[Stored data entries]
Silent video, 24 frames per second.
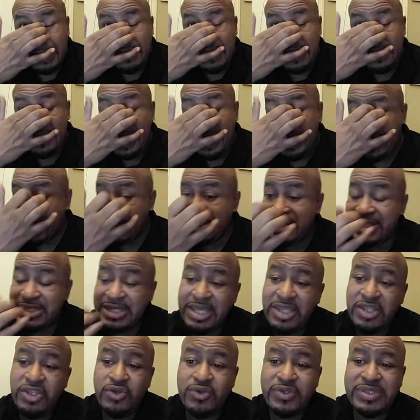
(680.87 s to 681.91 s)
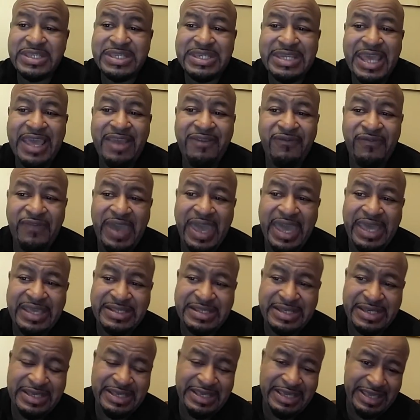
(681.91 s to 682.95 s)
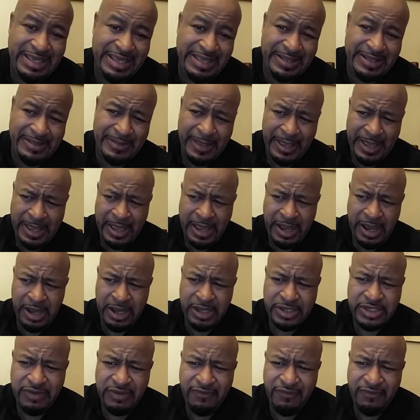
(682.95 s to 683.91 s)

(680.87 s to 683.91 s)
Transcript: Then they continued steadfastly in uh,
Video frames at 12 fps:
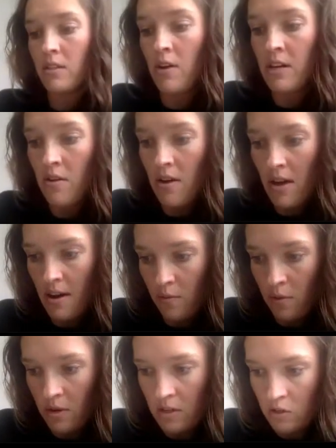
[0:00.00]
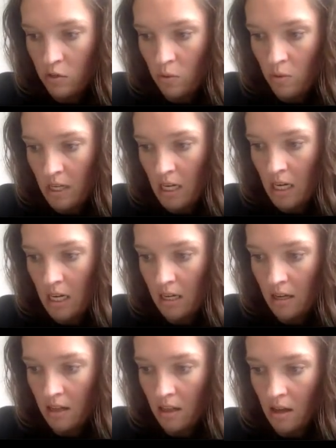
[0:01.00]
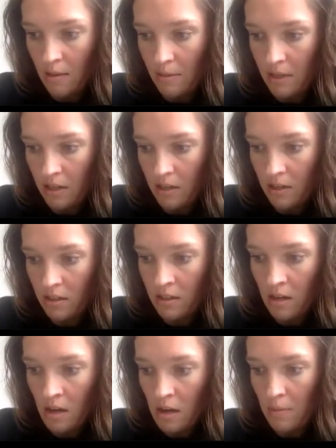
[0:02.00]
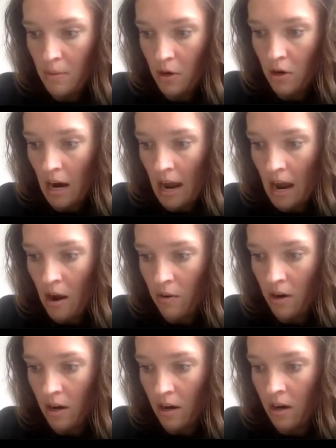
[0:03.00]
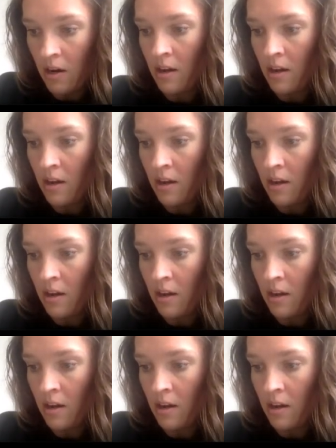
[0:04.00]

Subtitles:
I know I have 120 kilometers per hour.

PROBLEM STATEMENT
Starting at the line that contains "Video frames at" and ending with the last line of the data, transcribe every line exactly; skip the pictures.

TASK OUTPUT
Video frames at 12 fps:
[0:00.00]
[0:01.00]
[0:02.00]
[0:03.00]
[0:04.00]

Subtitles:
I know I have 120 kilometers per hour.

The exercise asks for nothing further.